Untangle your dreams from others’
Elvis’s talent and love of music was electric. The way the new film showed his life, his mother’s loss of his twin brother and the pressure he felt to live for both of them was excrutiating. Little Elvis wanted to save his mother (who should have been looking after him but was obviously limited by the fact that she was essentially a single mother and the times would have made it hard for her, as a woman, to fulfil her own potential) and father.
Had they had access to 2022 style therapy (including systemic Family Constellation work. Holy Macaroni, I wish they’d been able to work with the lost twin more so Elvis could have flown more freely), they could potentially have worked through all the grief and loss and shame and been less vulnerable to exploitation as a family.
Know that you deserve to follow your dreams without having to put up with exploitation
Elvis’s love of music and talent shouldn’t have been used against him. I know that these glamourous lives can seem so hard to relate to but what happened to Judy Garland, Lindsay Lohan, Britney Spears, Simone Biles, Aly Raisman, Gabby Douglas, Brendan Fraser, Terry Crews and so many others is the fault of the abusers and perpetrators.

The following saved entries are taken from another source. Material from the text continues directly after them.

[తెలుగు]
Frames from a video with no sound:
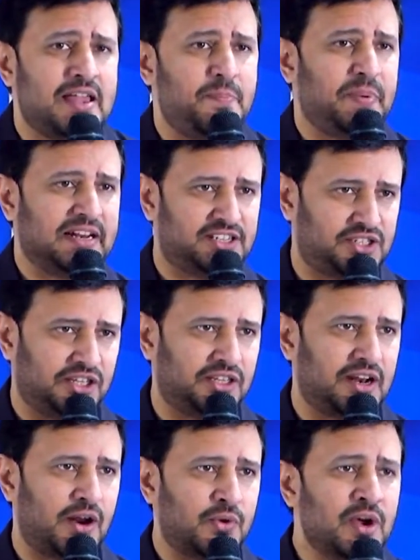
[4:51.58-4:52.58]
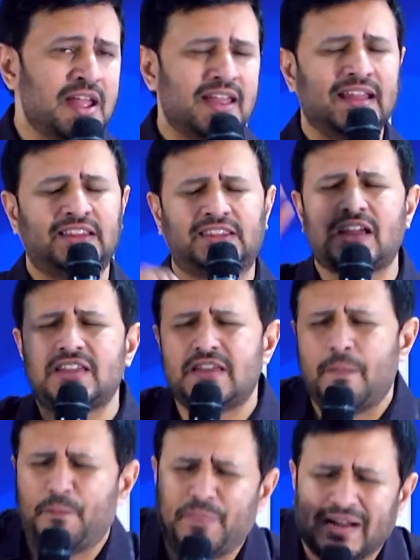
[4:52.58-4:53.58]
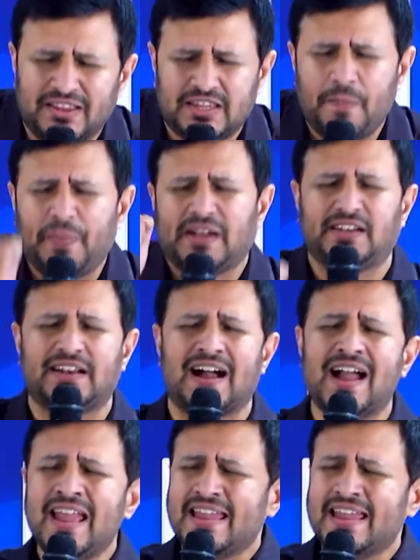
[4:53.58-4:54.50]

ఈ పరిస్థితి నన్ను ఎంత ఇబ్బంది పెట్టినా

Not ‘dues’ they had to pay to perform / act / be elite athletes.
If you haven’t already listened to the beautiful Reese Witherspoon episode of the We Can Do Hard Things podcast with Glennon Doyle and Abby Wambach I think you’ll love it.
When Reese described the sense of purpose she felt as part of the #TimesUp movement, and the things she shouldn’t have had to endure as a young actor, she was very clear: The fact that she was getting roles she loved and being paid to DO what she loved didn’t mean that she and others should have been being paid less. And that she and others should have had more protection.
Whatever you dream of doing, you don’t have to sacrifice yourself to get it. HELP IS AVAILABLE. And ALL the shame belongs with exploitive predators. Not you.
Do what makes you happy. Play
It might be music. Art. Writing. Building things. Whatever… Make time for the things that energise you. The things that help you express your soul. Don’t tell yourself you have to be GOOD at whatever in order to make time and space for it in your life.
I’m no Beyonce / Lizzo / Miley Cyrus / Patsy Cline / Ella Fitzgerald / Belinda Carlyle / Michael Stipe / The Beach Boys / Queen Latifah / Stevie Wonder etc (and that’s just today!) but apart from caterwalling along making me SMILE, singing, like chanting, elongates the exhalation and helps us tone the vagus nerve and activate the parasympathetic branch of the nervous system’s rest/digest response.
When Priscilla encouraged Elvis to play what HE wanted to play, whatever the consequences, he went back to his joyful musical roots.
Listen to your body and know that your body is YOURS
It was horrifying to watch the choice he ultimately made to betray himself and dose up and endure what was killing his soul instead of flying free. Maybe because of the physical pain in my 20s and being forced to pay attention to what my body needed from me (being forced to quit alcohol etc), I’m far quicker to pay attention now. To know that the sooner I listen, the less pain I experience.
Shocking to see ‘Elvis the Pelvis’ being criminalised for (threatened and actually arrested) for moving his body in a way in which he felt moved to move it! Wow. I’ve never seen a white man’s body being policed in that way!
And when he was young and free (although 42. SO young), he seemed to have the energy to honour what felt good for him, what he enjoyed. But when his family and friends were threatened (and he might have found it too painful to face that they hadn’t been protecting him), he betrayed himself for their continued comfort.
Use your voice
My favourite scene was him harnessing his grief and writing a protest song because, as Elvis said, ‘When you can’t say it, sing it.’
Your voice might show up as a cartoon, or a meal. Maybe your ‘voice’ means flagging the cv of someone who might otherwise be overlooked within your corporation or industry.
Whatever you do, whoever you are, you have more power than you realise.